[WHAT TO WORK ON]:
Please reproduce the entries that follow, keeping each word intact.

--- SUPPLIED ENTRIES Enclosed Below ---

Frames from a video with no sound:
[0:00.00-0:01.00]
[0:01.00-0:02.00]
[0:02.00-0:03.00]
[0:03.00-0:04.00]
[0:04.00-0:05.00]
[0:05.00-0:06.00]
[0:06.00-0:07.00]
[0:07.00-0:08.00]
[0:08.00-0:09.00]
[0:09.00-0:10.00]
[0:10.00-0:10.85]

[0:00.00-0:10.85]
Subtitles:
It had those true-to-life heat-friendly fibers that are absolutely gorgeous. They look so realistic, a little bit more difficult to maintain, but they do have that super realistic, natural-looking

--- End of Enclosed SUPPLIED ENTRIES ---

[WRITTEN SOLUTION]:
Frames from a video with no sound:
[0:00.00-0:01.00]
[0:01.00-0:02.00]
[0:02.00-0:03.00]
[0:03.00-0:04.00]
[0:04.00-0:05.00]
[0:05.00-0:06.00]
[0:06.00-0:07.00]
[0:07.00-0:08.00]
[0:08.00-0:09.00]
[0:09.00-0:10.00]
[0:10.00-0:10.85]

[0:00.00-0:10.85]
Subtitles:
It had those true-to-life heat-friendly fibers that are absolutely gorgeous. They look so realistic, a little bit more difficult to maintain, but they do have that super realistic, natural-looking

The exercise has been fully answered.